*Exercise:*
Where an entry holds an image, skip the image but reproduce the rest word for word.

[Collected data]
%%

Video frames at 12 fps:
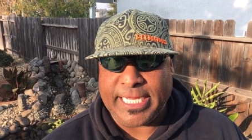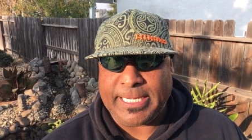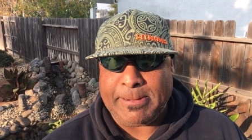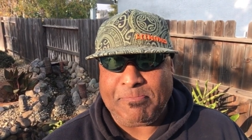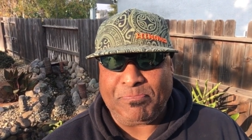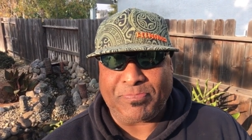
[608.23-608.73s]

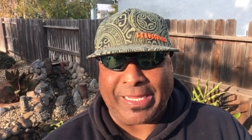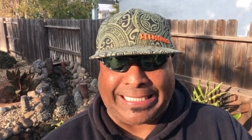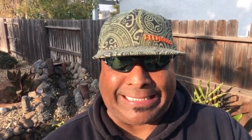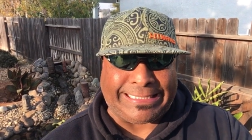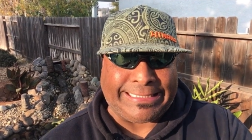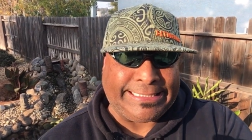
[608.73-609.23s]
um,
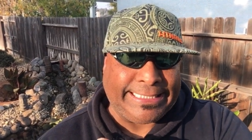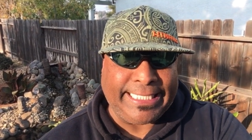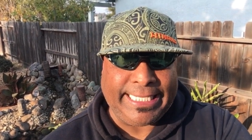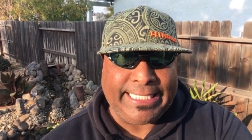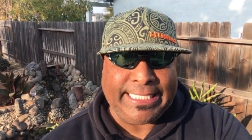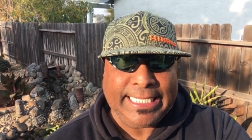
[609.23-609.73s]

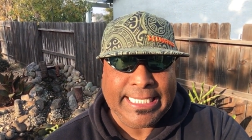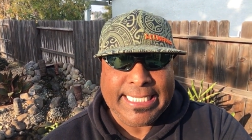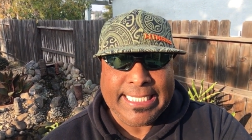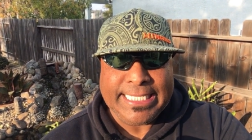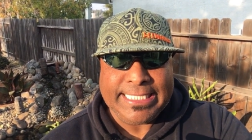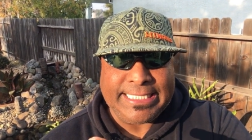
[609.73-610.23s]
digging
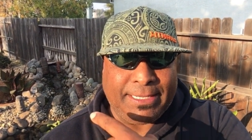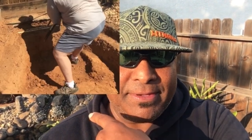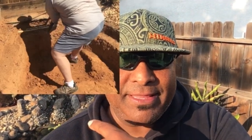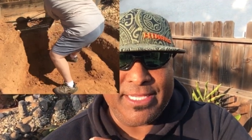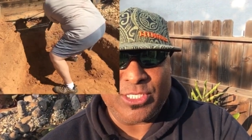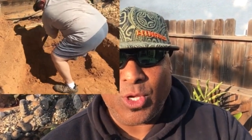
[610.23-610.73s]
some
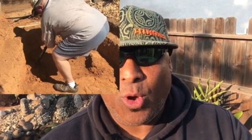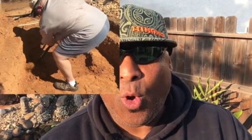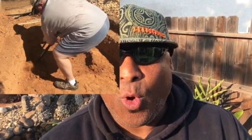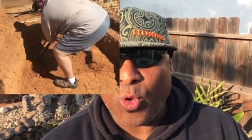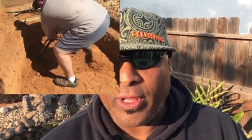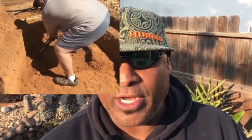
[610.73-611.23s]
of this
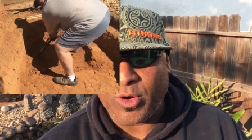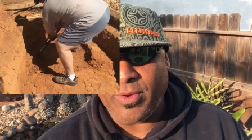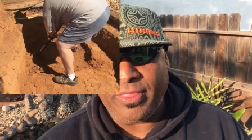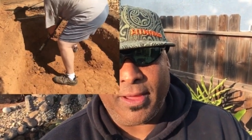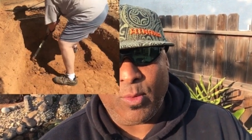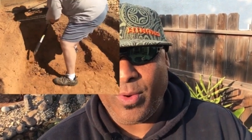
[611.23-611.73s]
hole here
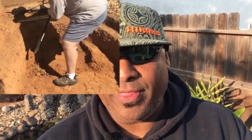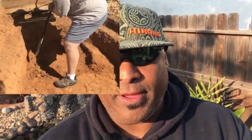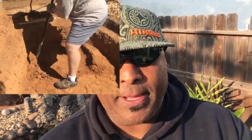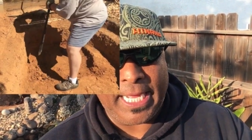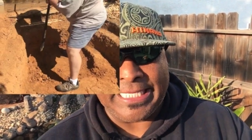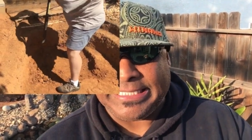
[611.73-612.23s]
with a, with
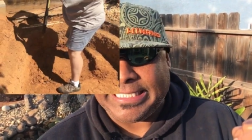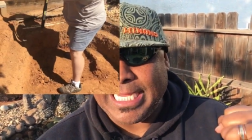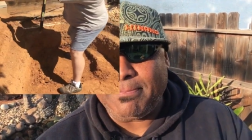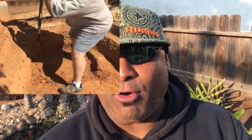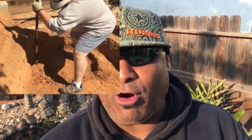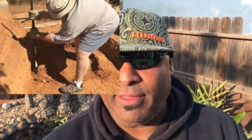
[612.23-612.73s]
a, a,
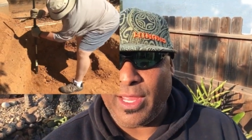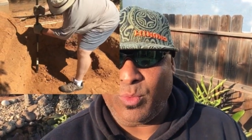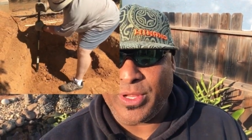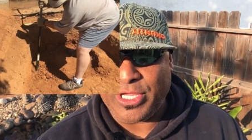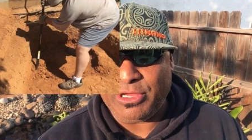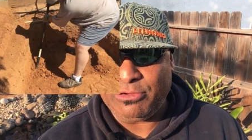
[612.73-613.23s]
dig bar that
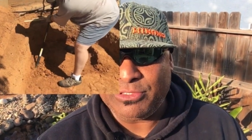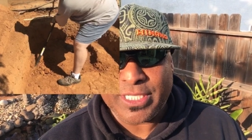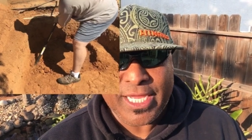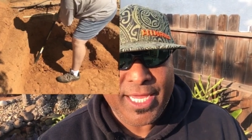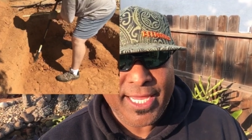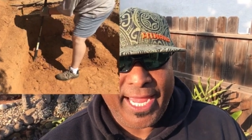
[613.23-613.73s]
we
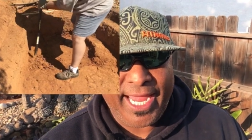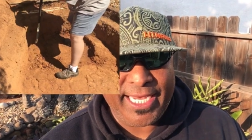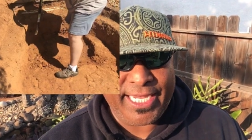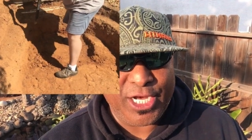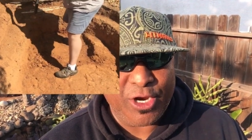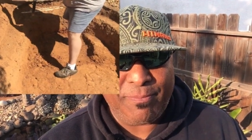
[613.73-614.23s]
used.
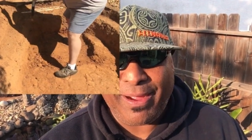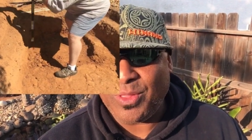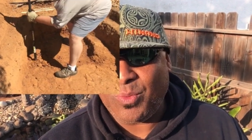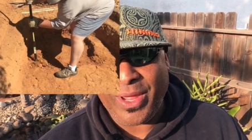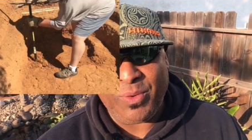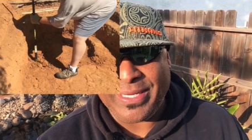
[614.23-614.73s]
And you know, by
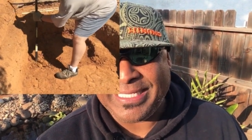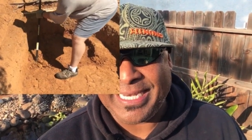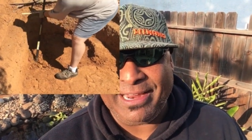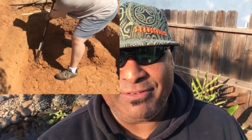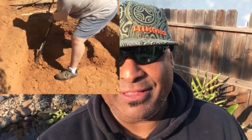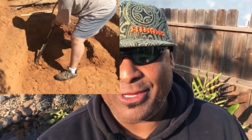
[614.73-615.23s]
the way, we
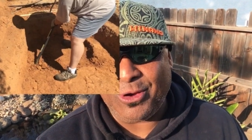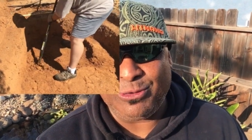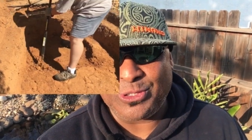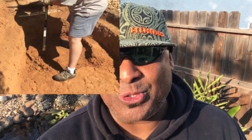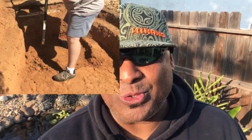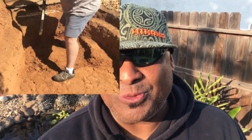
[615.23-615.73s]
did everything
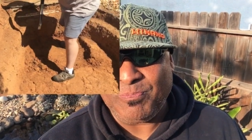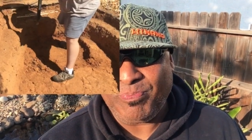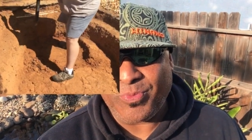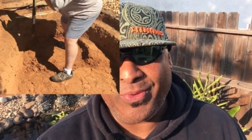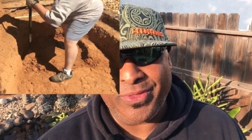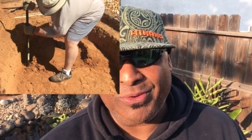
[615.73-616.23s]
old school.
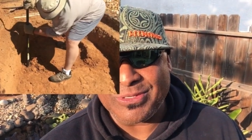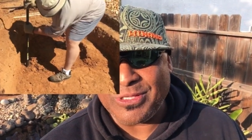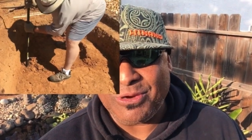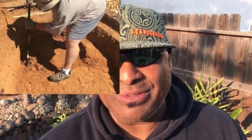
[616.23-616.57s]
There was no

%%

*Solution to the problem:*
Video frames at 12 fps:
[608.23-608.73s]

[608.73-609.23s]
um,
[609.23-609.73s]

[609.73-610.23s]
digging
[610.23-610.73s]
some
[610.73-611.23s]
of this
[611.23-611.73s]
hole here
[611.73-612.23s]
with a, with
[612.23-612.73s]
a, a,
[612.73-613.23s]
dig bar that
[613.23-613.73s]
we
[613.73-614.23s]
used.
[614.23-614.73s]
And you know, by
[614.73-615.23s]
the way, we
[615.23-615.73s]
did everything
[615.73-616.23s]
old school.
[616.23-616.57s]
There was no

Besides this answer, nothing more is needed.